Since the copy must match the original, write out each record word for word, skipping only the pictures.

● **DATA FOR THIS TASK**
::::::::::

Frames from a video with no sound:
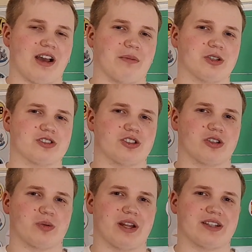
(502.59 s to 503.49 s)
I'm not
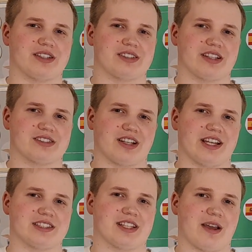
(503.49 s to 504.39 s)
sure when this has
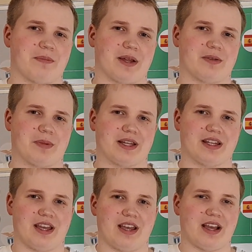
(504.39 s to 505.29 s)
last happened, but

::::::::::

● **OUTPUT FOR THIS TASK**
Frames from a video with no sound:
(502.59 s to 503.49 s)
I'm not
(503.49 s to 504.39 s)
sure when this has
(504.39 s to 505.29 s)
last happened, but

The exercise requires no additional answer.